Graphene – the only layer of carbon atoms deployed in a grid – is the strongest material in the world and so thin that it is flexible, researchers say. It is considered one of the key ingredients of future technologies. Curve Illustration in Biller Grafen Curve Illustration in Biller Grafen. (Graphic: Blanka Janicek, Pincan Huang Lab)

Most of the current graphene research is aimed at developing nano-scale electronic devices. However, researchers say many technologies – from stretching electronics to tiny robots so small that they cannot be seen with the naked eye – require an understanding of graphene mechanics, especially how they flex and bend, to unlock their potential.

"The stiffness of the material bends is one of its most basic mechanical properties," said Edmund Hahn, a graduate student and co-author of studies in science and engineering. "Even though we have been studying graphs for two decades, we still do not have to settle this fundamental property.
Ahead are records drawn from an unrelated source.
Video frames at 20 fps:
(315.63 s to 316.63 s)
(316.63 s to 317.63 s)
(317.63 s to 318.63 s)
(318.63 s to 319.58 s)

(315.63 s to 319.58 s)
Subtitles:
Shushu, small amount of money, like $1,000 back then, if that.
The reason is that different research groups have come up with different answers that include orders of magnitude. "

The team discovered why previous research efforts disagreed. "They either bent the material a little bit or bent it a lot," said Ehjeung Shu, a graduate of mechanical engineering and engineering and a study co-author. "But we found that graphene behaves differently in these two situations. When you bend a bit with multilayer graphene, it acts more like a solid plate or piece of wood. When you bend a lot, it acts like paper stacks where the atomic layers can slide one next to each other. "

"What is exciting about this work is that it shows that while not everyone disagreed, they were actually correct," said Arend van der Zande, a professor of mechanical science and engineering and co-author of studies. “Each group measured something different. What we found is a model that explains all the disagreements by showing how they are all linked together through different degrees of bending. "
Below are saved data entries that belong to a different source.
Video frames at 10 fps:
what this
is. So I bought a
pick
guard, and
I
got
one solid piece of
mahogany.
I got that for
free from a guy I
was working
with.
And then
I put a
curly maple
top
To make the graphene bent, Hu invented individual atomic layers of hexagonal boron nitride, another 2D material, in atomic-scale steps, and then sealed the graphene upwards. Using the focused ion beam, Ian cut a piece of material and displayed the atomic structure with an electron microscope to see where each layer of graphene sits.

The team then developed a set of equations and simulations to calculate the bending stiffness using the graphene bending form.

By drilling multiple layers of graphene in a step of only one to five atoms, the researchers developed a controlled and precise way of measuring how the material would bend over the step in different configurations.

"In this simple structure, there are two types of forces involved in bending graphene," said Pynshan Huang, professor of materials science and engineering and co-author of the study. "The adhesion, or the attraction of atoms on the surface, tries to tear the material down. The harder the material, the more it will try to appear back, as opposed to pulling adhesion. the hardness of the material. "

The study systematically controlled exactly how the material bent and how the properties of the graphene changed.

"Because we were studying graphene sloping in different quantities, we were able to see the transition from one regime to another, from rigid to flexible, and taken to the plate," said mechanical science and engineering professor Elif Ertekin, who led the modeling section of research computers. "We have built atomic scale models to show that the reason that can happen is that individual layers can slide over each other. Once we had this idea, we were able to use an electron microscope to confirm sliding between individual layers ".

The new results have implications for creating machines that are small and flexible enough to communicate with cells or biological material, the researchers said.

"Cells can change shape and respond to their environment, and if we want to move in the direction of microbes or systems that have the capabilities of biological systems, we need to have electronic systems that can change their shape and be very soft. , "Said van der Zand. "By utilizing the sliding of the interlayer, we have shown that graphene can be smaller in size than conventional materials of the same thickness."